A legislative hearing was set for Friday on the measure, even though critics believe the Senate won't vote on the ballot proposal before adjournment.
The biggest success story for the week, and likely for the session, was Thursday morning's final passage by the House of a bill revamping the state's Second Injury Fund and workers compensation program. The Senate approved the bill early Wednesday, and it's now on Nixon's desk.
The governor signed a half-dozen bills Thursday, but none of them was considered major.
Last-ditch rally to promote Medicaid expansion
Neither chamber was spending any of this session’s final hours addressing a major health-care issue, backed by Nixon and most state medical groups, to expand the state’s Medicaid rolls as sought by the federal Affordable Care Act. The federal government has promised to cover all expansion costs for the first three years and at least 90 percent thereafter.
Republican legislative leaders oppose the expansion, contending government should not be so involved in health care and citing the federal debt. Supporters of the expansion say it would add about 300,000 uninsured people to Missouri’s rolls, protect rural hospitals and would create 24,000 jobs.
Thursday night, Medicaid expansion supporters gathered in front of the state Capitol to lament the General Assembly's inaction.
Their backdrop wasn't subtle: Capitol steps covered with 1,500 lit luminaires, representing estimates from medical experts of the number of uninsured Missourians who may die annually without the Medicaid expansion.
"It's a mood of deep lamentation,'' said the Rev. John Bennett of Jefferson City, among several dozen clergy, healthcare activists and supportive legislators who participated in the event.
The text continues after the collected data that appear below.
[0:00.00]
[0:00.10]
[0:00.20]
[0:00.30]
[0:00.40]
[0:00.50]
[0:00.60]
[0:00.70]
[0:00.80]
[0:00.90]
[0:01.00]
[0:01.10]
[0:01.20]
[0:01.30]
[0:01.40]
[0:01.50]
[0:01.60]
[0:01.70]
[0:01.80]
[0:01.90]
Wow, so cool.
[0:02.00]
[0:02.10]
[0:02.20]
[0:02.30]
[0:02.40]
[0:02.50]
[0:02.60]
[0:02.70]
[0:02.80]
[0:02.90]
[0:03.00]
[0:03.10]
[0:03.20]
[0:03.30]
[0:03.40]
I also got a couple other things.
State Rep. Jeanne Kirkton, D-Webster Groves, compared the General Assembly's decision to "an ocean liner coming through and it's full of life preservers, and people are in the water...they're drowning, and we keep sailing on through."
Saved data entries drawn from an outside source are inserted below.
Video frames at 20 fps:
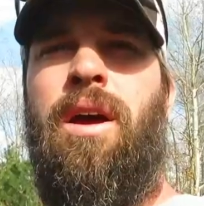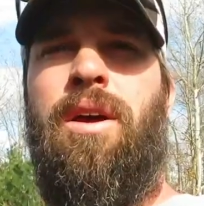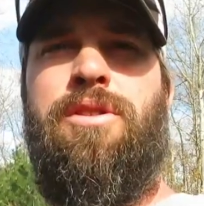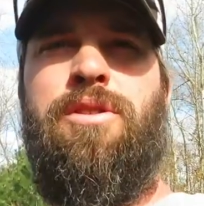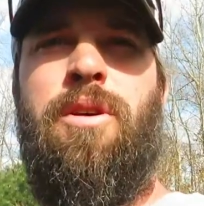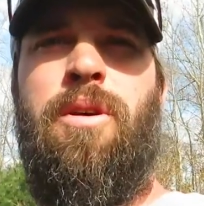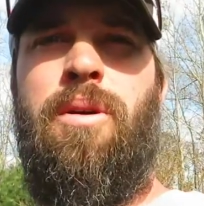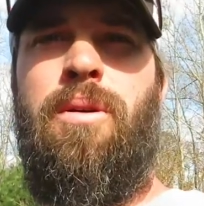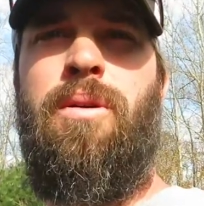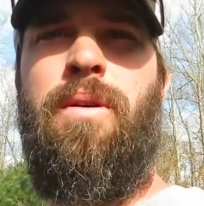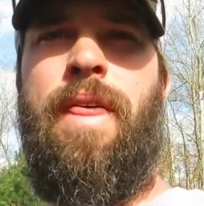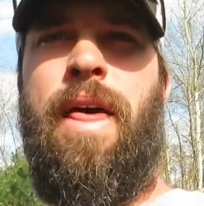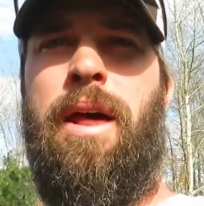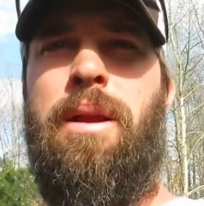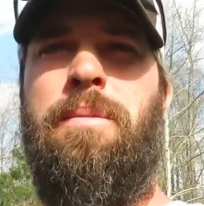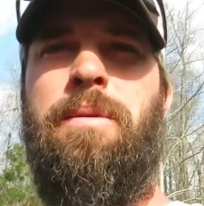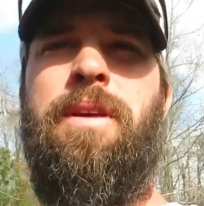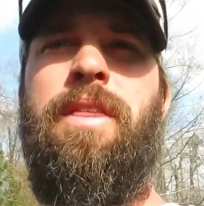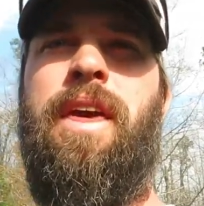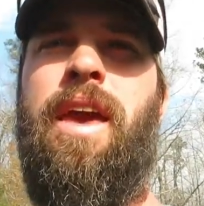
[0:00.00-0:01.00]
So
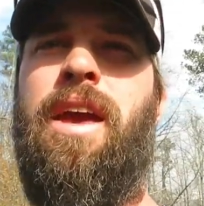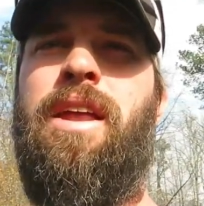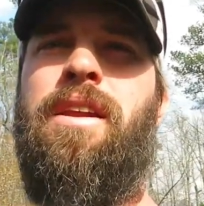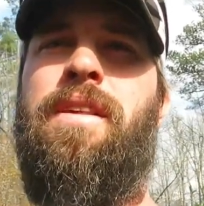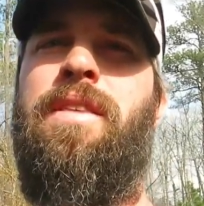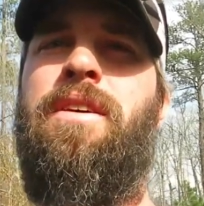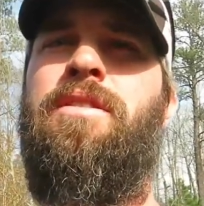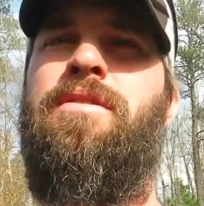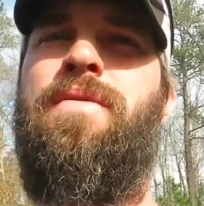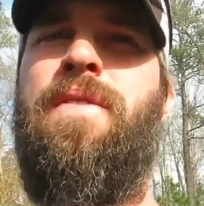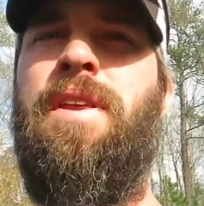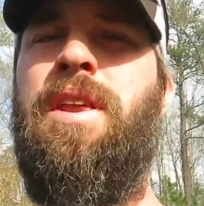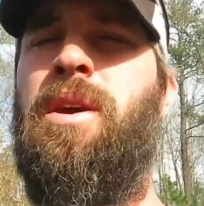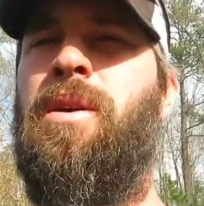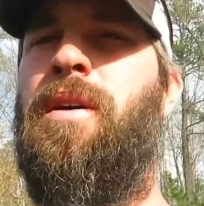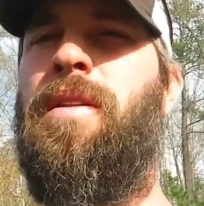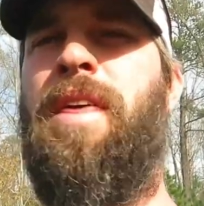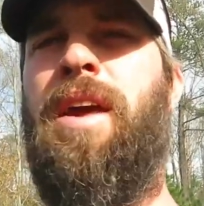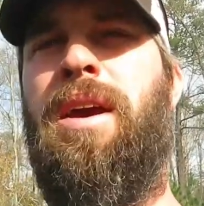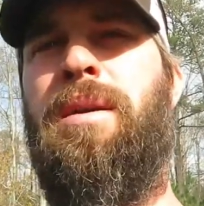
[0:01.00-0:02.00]
that'll be the end of this
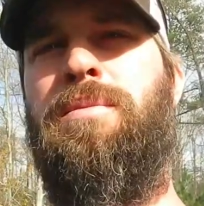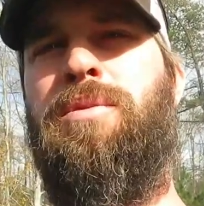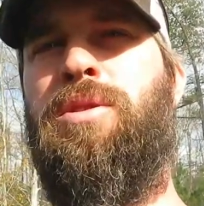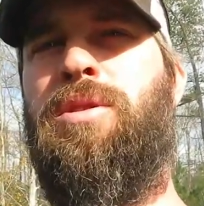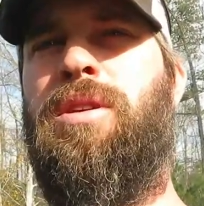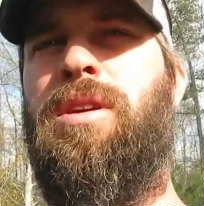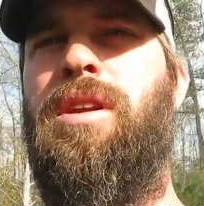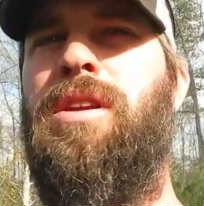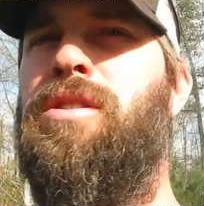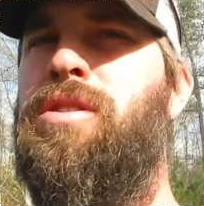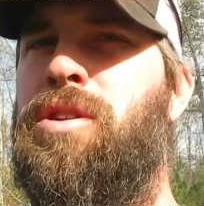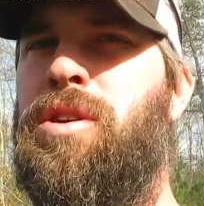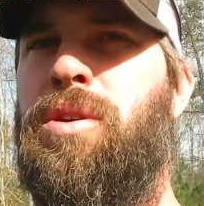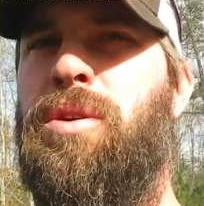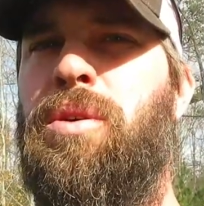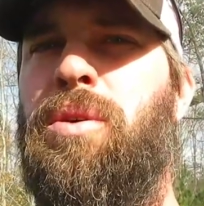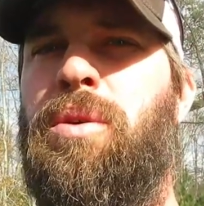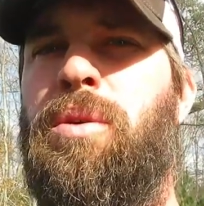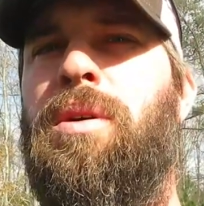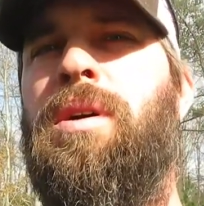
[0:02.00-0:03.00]
video. I think I'm just gonna
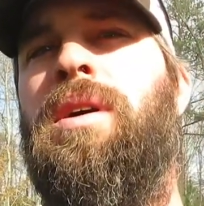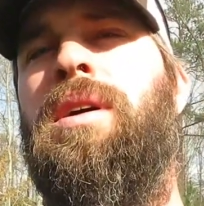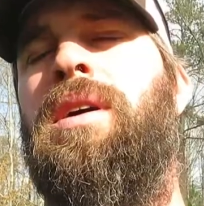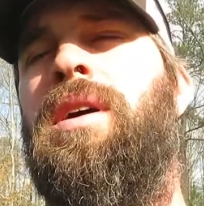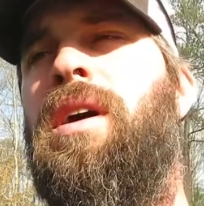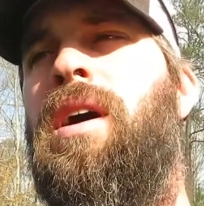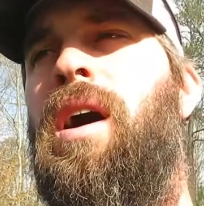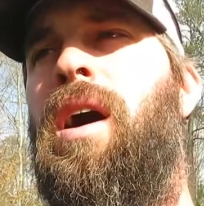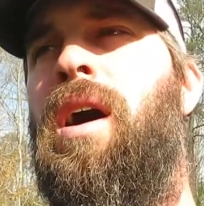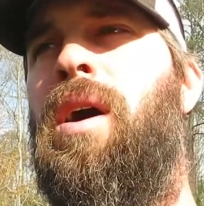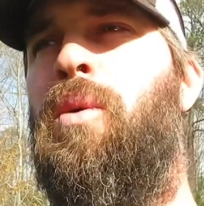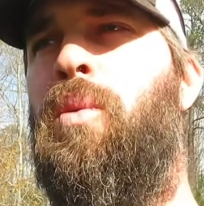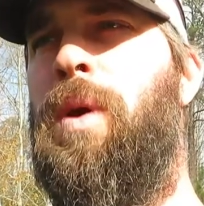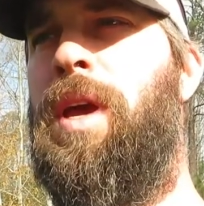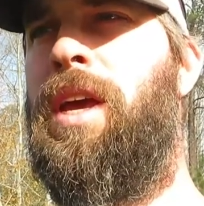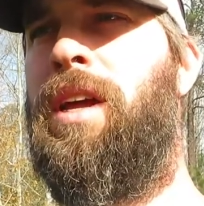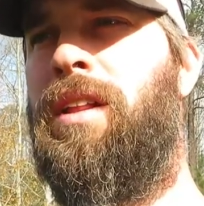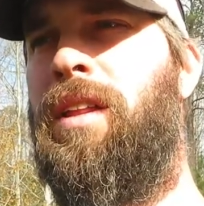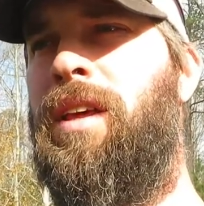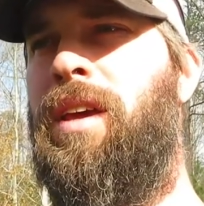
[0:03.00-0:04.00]
do uh,
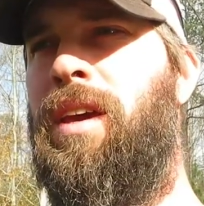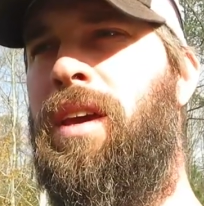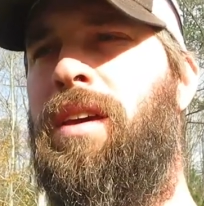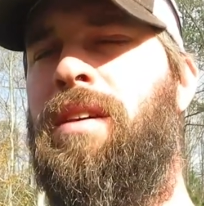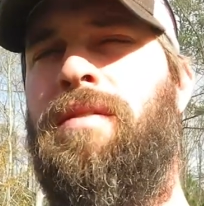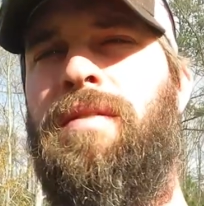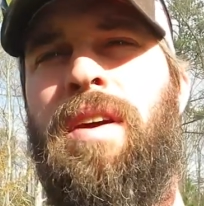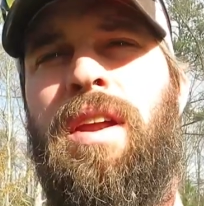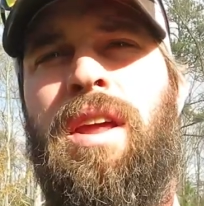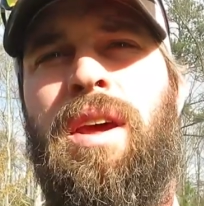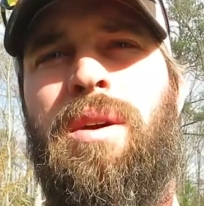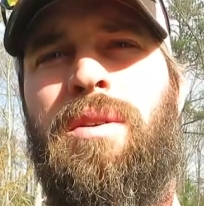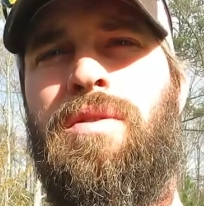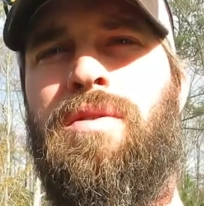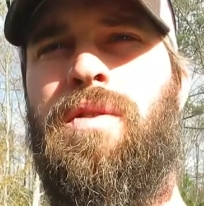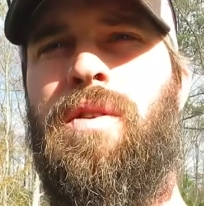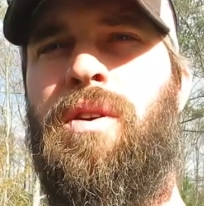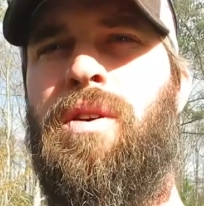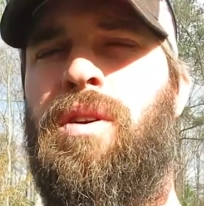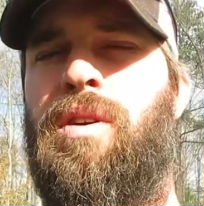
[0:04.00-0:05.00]
weekly
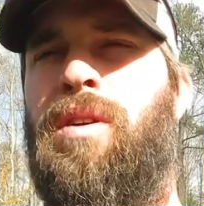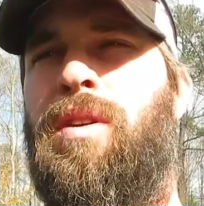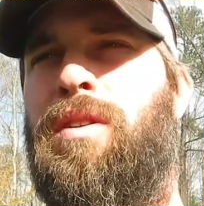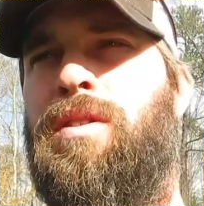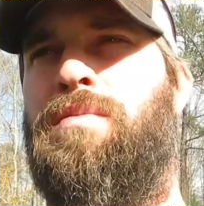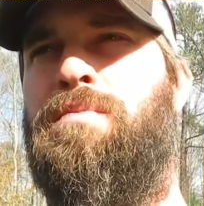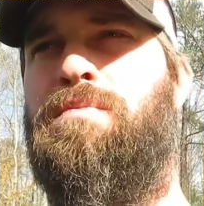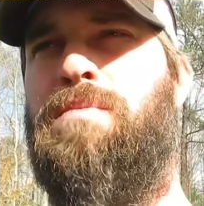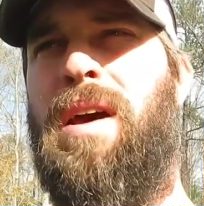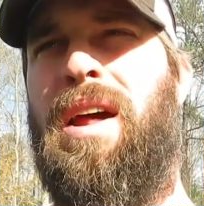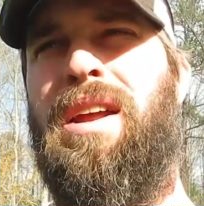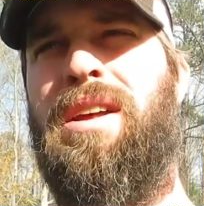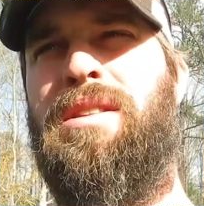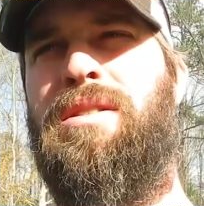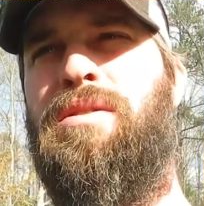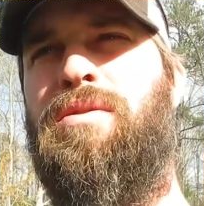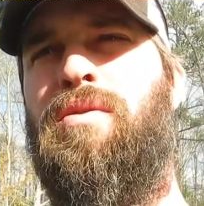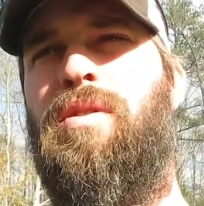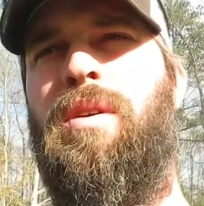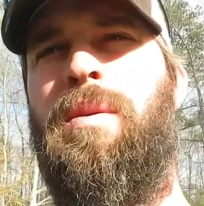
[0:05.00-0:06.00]
videos for about a
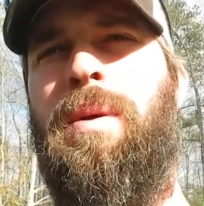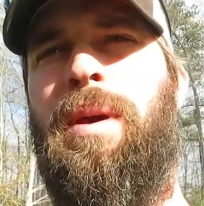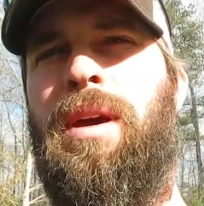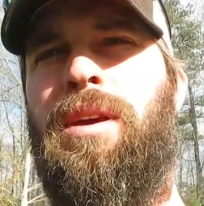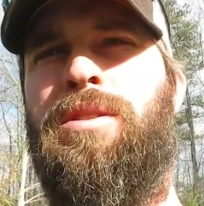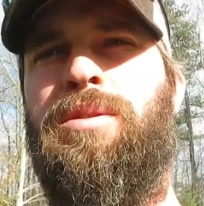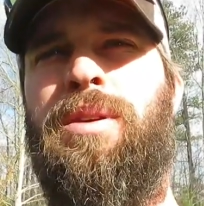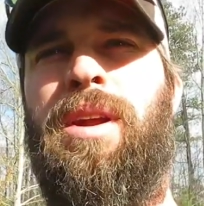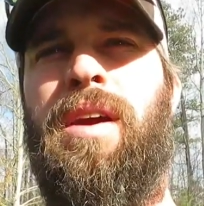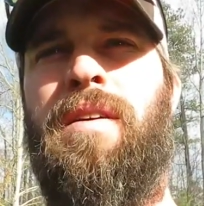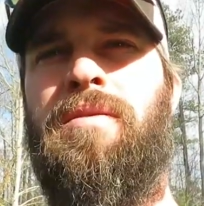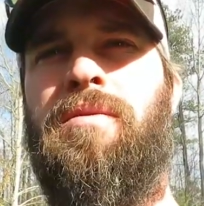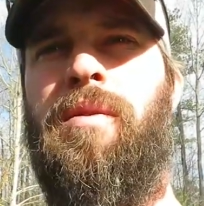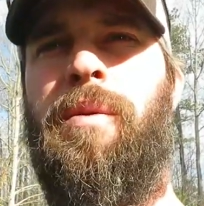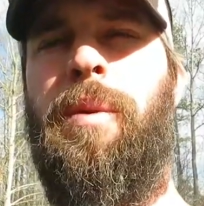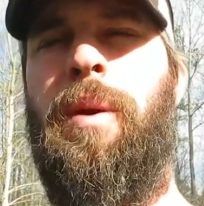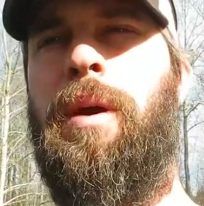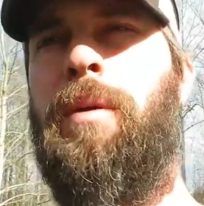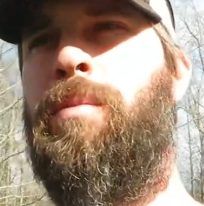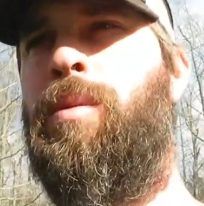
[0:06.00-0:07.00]
three week, two and a half,
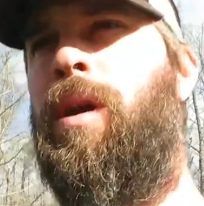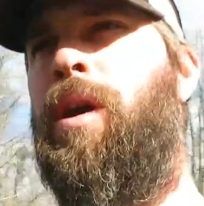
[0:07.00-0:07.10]
three week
Key legislation likely to die this session
Besides Medicaid expansion, some bills that haven’t made it to the finish line include:
- Legislation to redefine the word “franchise’’ when it comes to alcohol distributors and suppliers produced a whirlwind of activity this session. The issue created a cottage industry of sorts for lobbyists and political consultants. It also attracted the attention of St. Louis Mayor Francis Slay. The changes were sought by a St. Louis-based liquor distributor, Major Brands, and opposed by a rival distributor, Glazer's of Missouri.
- Major changes to teacher tenure and evaluations. Several times during the session, the Missouri House attempted to pass legislation to change teacher tenure and evaluation. Those efforts faltered, but they may be revived through an initiative petition.
- So-called “right to work” legislation. The Missouri Chamber of Commerce had made a priority of this legislation barring unions and employers from requiring workers to pay union dues. But the bill's prospects were always dicey, especially since several Republican lawmakers received labor endorsements in last year's election campaign.
Although both parties talked before the session about making changes to campaign finance and ethics laws, those efforts went nowhere.
For instance, House Democrats also put forward a wide-ranging ethics proposal that includes re-instituting campaign contribution limits and curbing lobbyist gifts. That effort made little headway in the GOP-dominated General Assembly.
And an effort to make politically active nonprofit groups disclose their donors got lost in the shuffle during Missouri’s legislative session. House Rep. Todd Richardson, R-Poplar Bluff, had pitched the idea late last year but told the Beacon earlier this month it appeared dead this session.